Als die Dienstmagd Rebekka in Gustav Freytags Roman Soll und Haben von 1855 zum Ich-Erzähler meint »Ich habe keine Zeit, mich mit Euch abzugeben, ich muss die Herren bedienen ...«, entspinnt sich dieser Dialog: »›Sie sind wohl recht artig, die Herren, du hübsches Schicksel‹, sagte ich …. ›Ihr seid selbst ein hässlicher Schekez‹, sagte das Mädchen und lachte mich an, ›macht, dass Ihr fortkommt.‹«
»Kriechtier« »Schickse(l)« und »Schekez« haben eine bunte Wortgeschichte. Das Substantiv »schéqes« ist seit dem biblischen Hebräisch belegt, in der Bedeutung »Gräuel vor Unreinem« (wörtlich 1. Buch Mose 3 »Kriechtier«). Im Jiddischen steht »Schejgez/Schegez/ Schekez« (Plural: Schkózim) für den nichtjüdischen jungen Mann, im Wörterverzeichnis Sem und Japheth (Leipzig 1882) auch für »nichtjüdischer Knecht/Dienstbote«. Leo Rosten (Jiddisch, 2002) nennt als erweiterten Wortsinn unter anderem »besonders schlauer oder unverschämter Bursche (ob Jude oder Nichtjude)«, »arroganter Schnösel« und »Bursche ohne Ehrgeiz«: »Ja, soll denn ein Schejgez aus dir werden?«
Die, verglichen mit dem männlichen Schekez, geläufigere weibliche »Schickse« geht auf das Femininum »schiqesa« (neuhebräisch »schiktso« = die Unreine) zurück, das erst in nachantiker Zeit gebildet wurde. Es bezeichnete, wie später das jiddische »Schickse/Schiggse«, zunächst ein nichtjüdisches Mädchen oder Dienstmädchen. Thomas Meyers kontrovers diskutierter Debütroman Wolkenbruchs wunderliche Reise in die Arme einer Schickse (2012) beispielsweise erzählt von einem jungen Mann aus dem Zürcher jüdisch-orthodoxen Umfeld, der sich in eine nichtjüdische Frau verliebt.

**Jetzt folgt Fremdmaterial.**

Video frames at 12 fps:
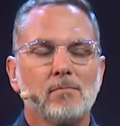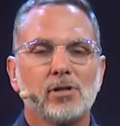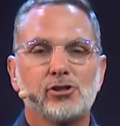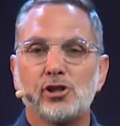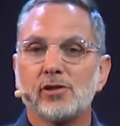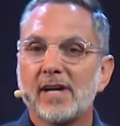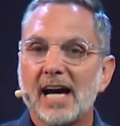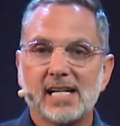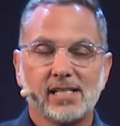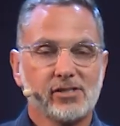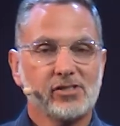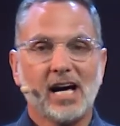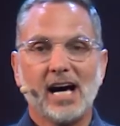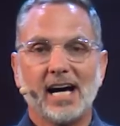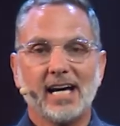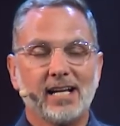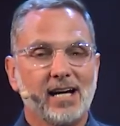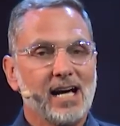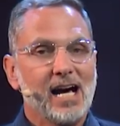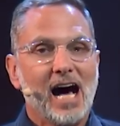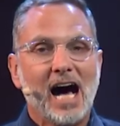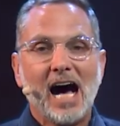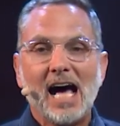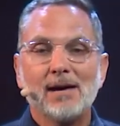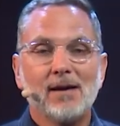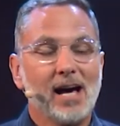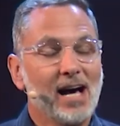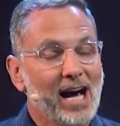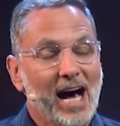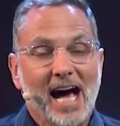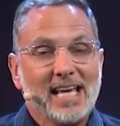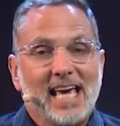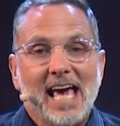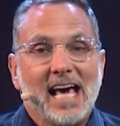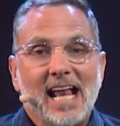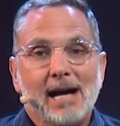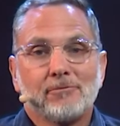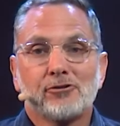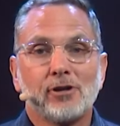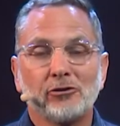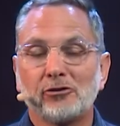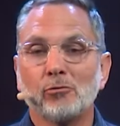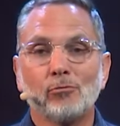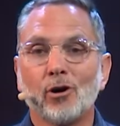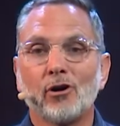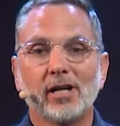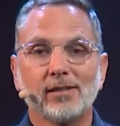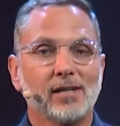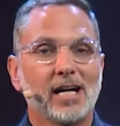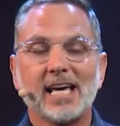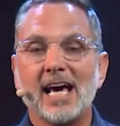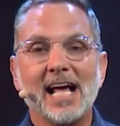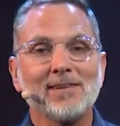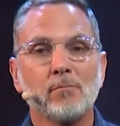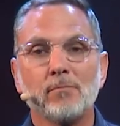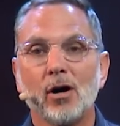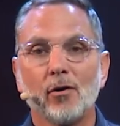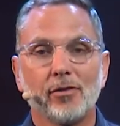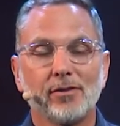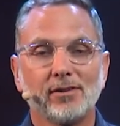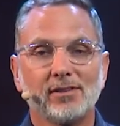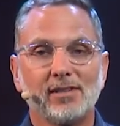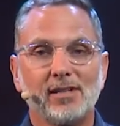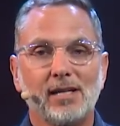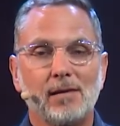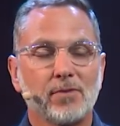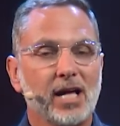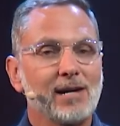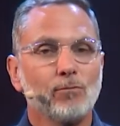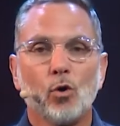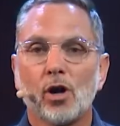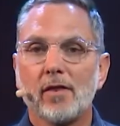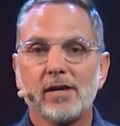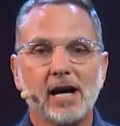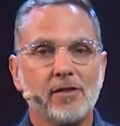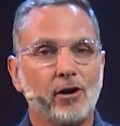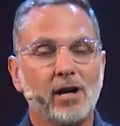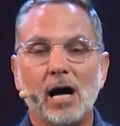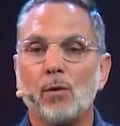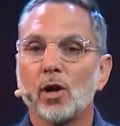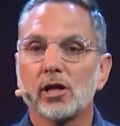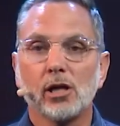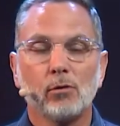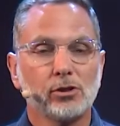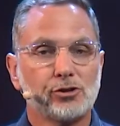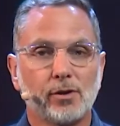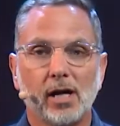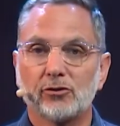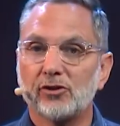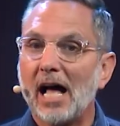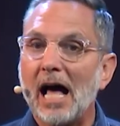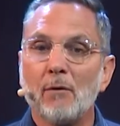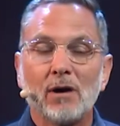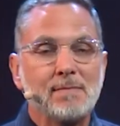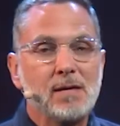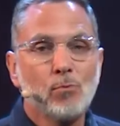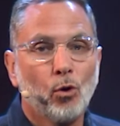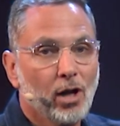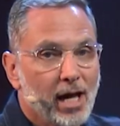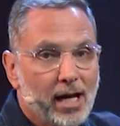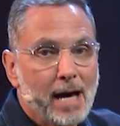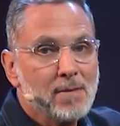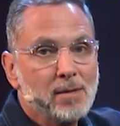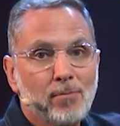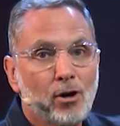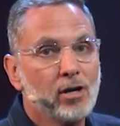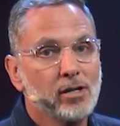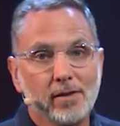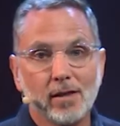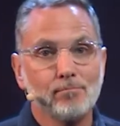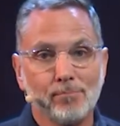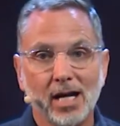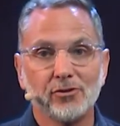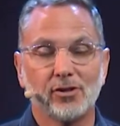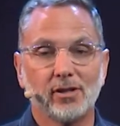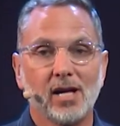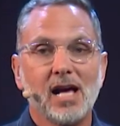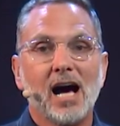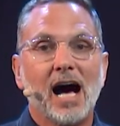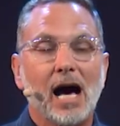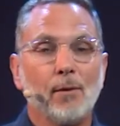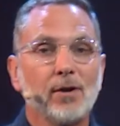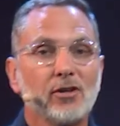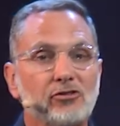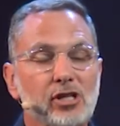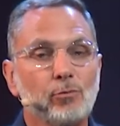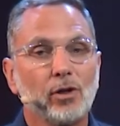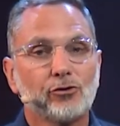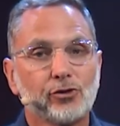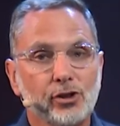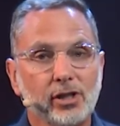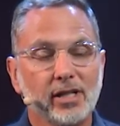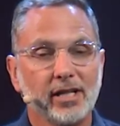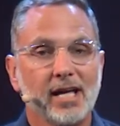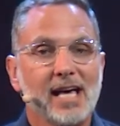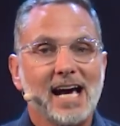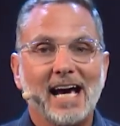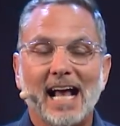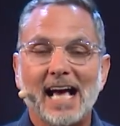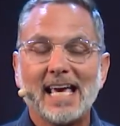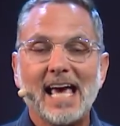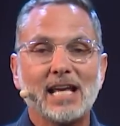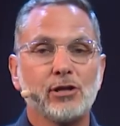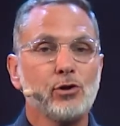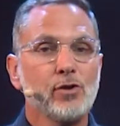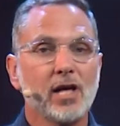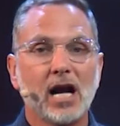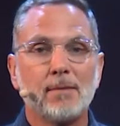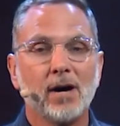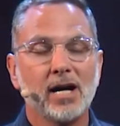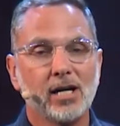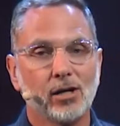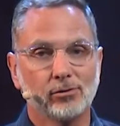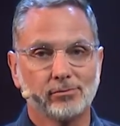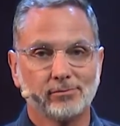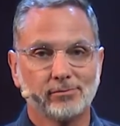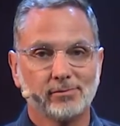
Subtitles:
But you've got to decide, I can't have trust and worry. I can't have them both. Going to have one or the other, and I want to go with trust. I want to be more like hummingbird than buzzard. I want to see what's good, and I can't do that on my own.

leichtes mädchen Erst im Lauf der Zeit wurde die Schickse, wie Menachem Kaiser 2013 in der L.A. Review of Books nachzeichnete, semantisch zuweilen pejorativ ausgeweitet zum leichten Mädchen oder Flittchen. In Herr Wendriner erzieht seine Kinder (1925) etwa lamentiert Tucholskys fiktiver deutsch-jüdischer Spießer: »Was meinen Sie, was der Junge macht? Er fängt sich was mit einer Schickse an aus einem Lokal; ‹nem Büfettfräulein, was weiß ich! – Mit dieser Schickse geht er los! Natürlich kostet das ‹n Heidengeld, können Sie sich denken.«
Reinhold Aman definiert »Schickse«/ »Schicksl« in seinem Bayrisch-Österreichischen Schimpfwörterbuch (2005) mit dem Spruch »Du Schicks, du zammbeade (= verlebte)!« als »liederliche, sittenlose, unzüchtige Frau«. In der Süddeutschen Zeitung erklärte jüngst Hans Kratzer, »dass Frauen, die sich nach dem Krieg mit US-Besatzungssoldaten einließen, häufig als Ami-Schicksn tituliert wurden«. In Niederbayern hieße noch heute »ein Mädchen, das einen Kraftfahrer als Freund hat und ihn bei seinen Fahrten begleitet, eine Lastwagen- oder eine Karrenschicks«.
Seinfeld In der Schreibweise »shiksa« wird das Wort in den USA heute in der Regel unbelastet benutzt. Dafür stehen Buchtitel wie Boy Vey!: The Shiksa’s Guide to Dating Jewish Men. Eine Episode der TV-Comedyserie Seinfeld befasste sich mit dem »shiksa appeal« von Jerrys Freundin Elaine. Auch hierzulande ist der Begriff inzwischen nicht mehr nur negativ besetzt: Stolz nennt sich ein weiblicher Fanklub von Borussia Dortmund »Die BVB-Schicksen«.
Landläufig nannte man früher oft auch jüdische Mädchen »Schicksel«. So schrieb Wilhelm Hauff in seinen Mitteilungen aus den Memoiren des Satan (1826): »Das Schickselchen, die Kalle, ich meine Rebekka, des Juden Tochter, war nicht übel.« Böswillig-dümmlich sprach 1937 eine Bildunterschrift im NS-Hetzblatt »Der Stürmer« von »giftspeienden hysterischen Judenschicksen auf einer Judentagung in Zürich«.